Looking ahead to future challenges

The European State of the Climate translates the results of analyses of vast amounts of data from observations and models into indicators of shared understanding, thus offering a summary of the state of the climate and related consequences on Earth. By narrating the present, the report also points to future perspectives towards which the work of climate science is focused.

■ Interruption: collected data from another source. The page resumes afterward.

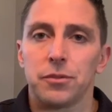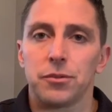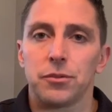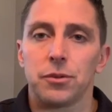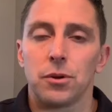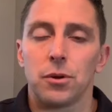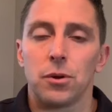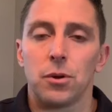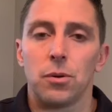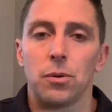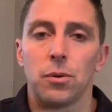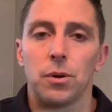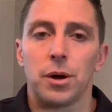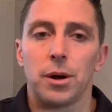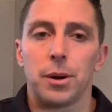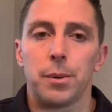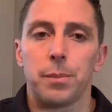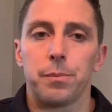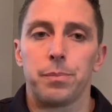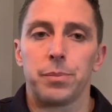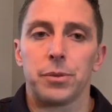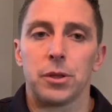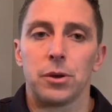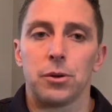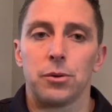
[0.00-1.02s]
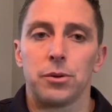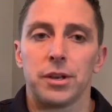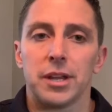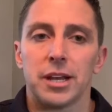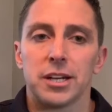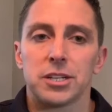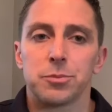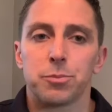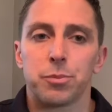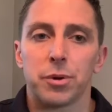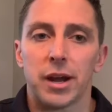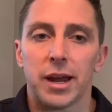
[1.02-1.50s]
So,
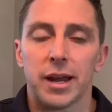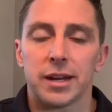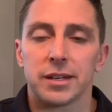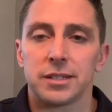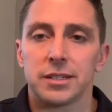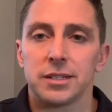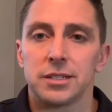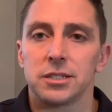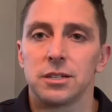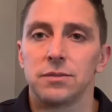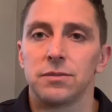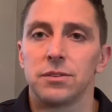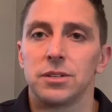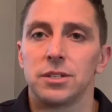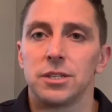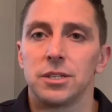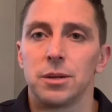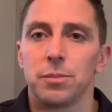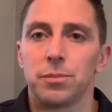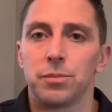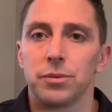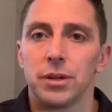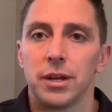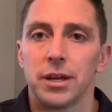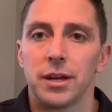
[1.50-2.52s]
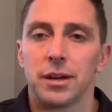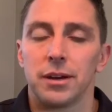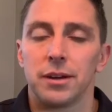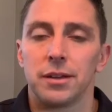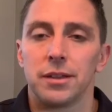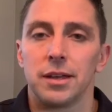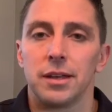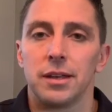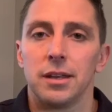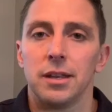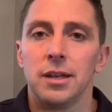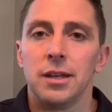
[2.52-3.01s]
next practice, if you see a player
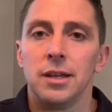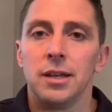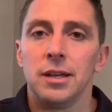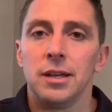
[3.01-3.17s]
thatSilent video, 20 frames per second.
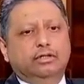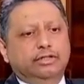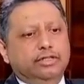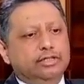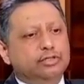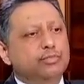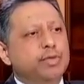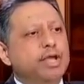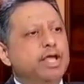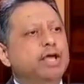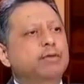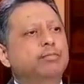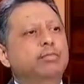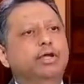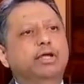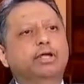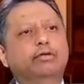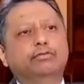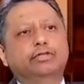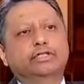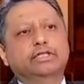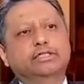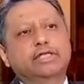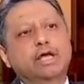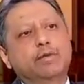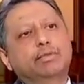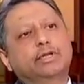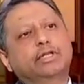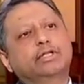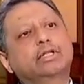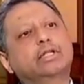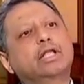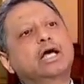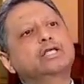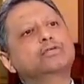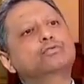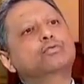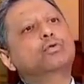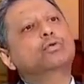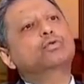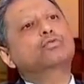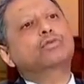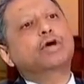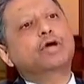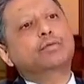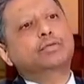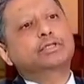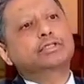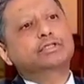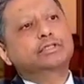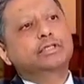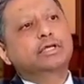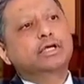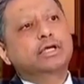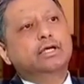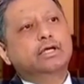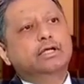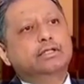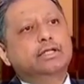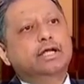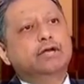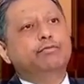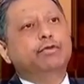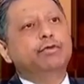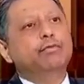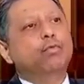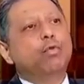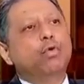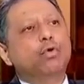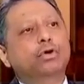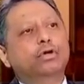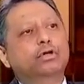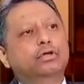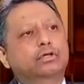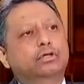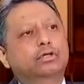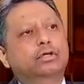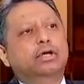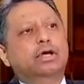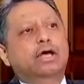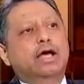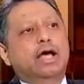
this mayhem which has happened in the last 4 to 5 months, that we won't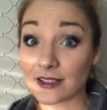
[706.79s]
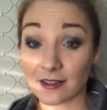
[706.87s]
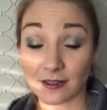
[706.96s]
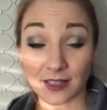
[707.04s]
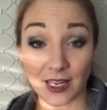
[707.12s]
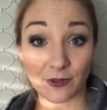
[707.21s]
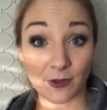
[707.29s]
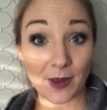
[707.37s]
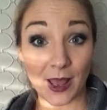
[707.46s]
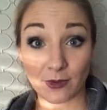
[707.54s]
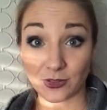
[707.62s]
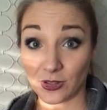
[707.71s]
single day from
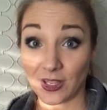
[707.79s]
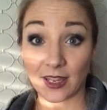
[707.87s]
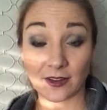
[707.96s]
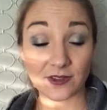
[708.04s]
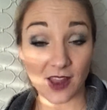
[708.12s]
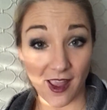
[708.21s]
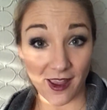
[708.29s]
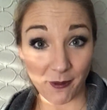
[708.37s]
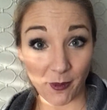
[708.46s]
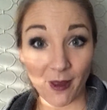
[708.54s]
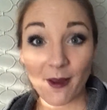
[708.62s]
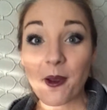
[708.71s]
now until the end of time.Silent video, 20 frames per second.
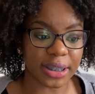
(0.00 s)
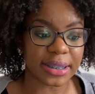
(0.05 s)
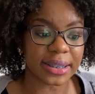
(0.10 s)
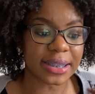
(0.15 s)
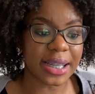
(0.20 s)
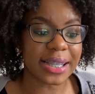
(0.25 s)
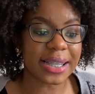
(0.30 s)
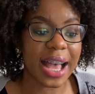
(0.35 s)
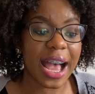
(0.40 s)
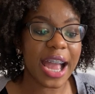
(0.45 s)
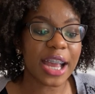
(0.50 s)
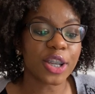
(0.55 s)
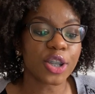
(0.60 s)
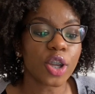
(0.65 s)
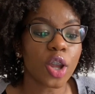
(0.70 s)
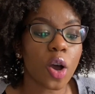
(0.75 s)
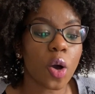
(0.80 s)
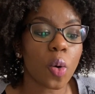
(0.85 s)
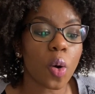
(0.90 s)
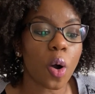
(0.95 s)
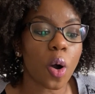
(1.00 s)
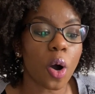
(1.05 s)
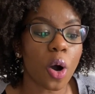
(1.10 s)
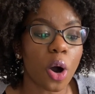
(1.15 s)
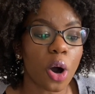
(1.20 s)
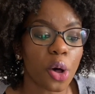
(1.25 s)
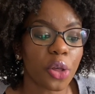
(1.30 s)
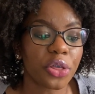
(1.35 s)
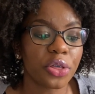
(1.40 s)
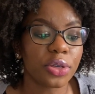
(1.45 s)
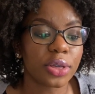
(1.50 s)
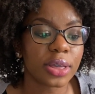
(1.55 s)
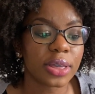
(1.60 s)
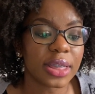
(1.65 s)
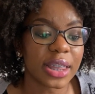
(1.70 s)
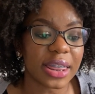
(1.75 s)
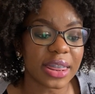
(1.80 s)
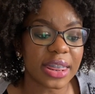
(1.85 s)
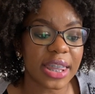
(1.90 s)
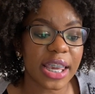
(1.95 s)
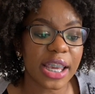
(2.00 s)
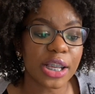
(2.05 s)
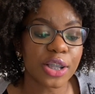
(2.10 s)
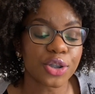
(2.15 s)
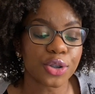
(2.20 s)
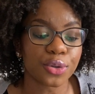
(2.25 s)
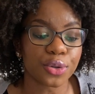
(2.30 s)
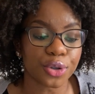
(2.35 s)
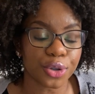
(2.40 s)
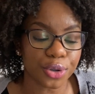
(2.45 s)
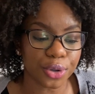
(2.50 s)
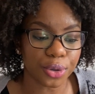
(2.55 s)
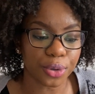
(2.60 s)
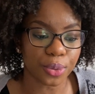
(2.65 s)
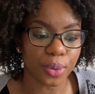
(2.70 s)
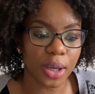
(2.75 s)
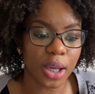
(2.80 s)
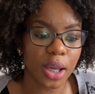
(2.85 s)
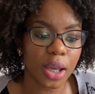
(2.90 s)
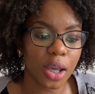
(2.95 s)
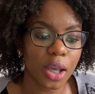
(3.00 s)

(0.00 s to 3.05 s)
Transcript: It says, I know all the things you do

“Some future challenges,” Simona Masina continues, “include the capacity to develop model tools to capture variations in climate extremes, improved predictions and uncertainty evaluation at scales relevant for the social and economic sectors. Other challenges are related to strengthening collaboration across sectors (e.g., agriculture, water, energy, health) to formulate integrated adaptation strategies that account for compounded risks, improve data accessibility and develop user-friendly platforms to enhance the accessibility and application of climate data for various stakeholders, fostering better decision-making.”

From the snapshot of the current state of anthroposphere-biosphere interactions, three future challenges emerge, according to Monia Santini: “First, we need to make data more and more accessible through tailored services whose design is made in cooperation with end-users to maximise the effectiveness of the information produced while avoiding that it is easily disregarded. Second, we need to find a way to communicate the uncertainty and relevance to the information releases to enable end-users to exploit the products to inform planning and investments in a more robust manner. Third, we need to consolidate the bi-directional collaboration between science and policy communities to explore feasible and effective options for mitigating climate and its impacts by mimicking the possible behaviour of the interacting ecosystems and society under alternative scenarios of both climate and related interventions.”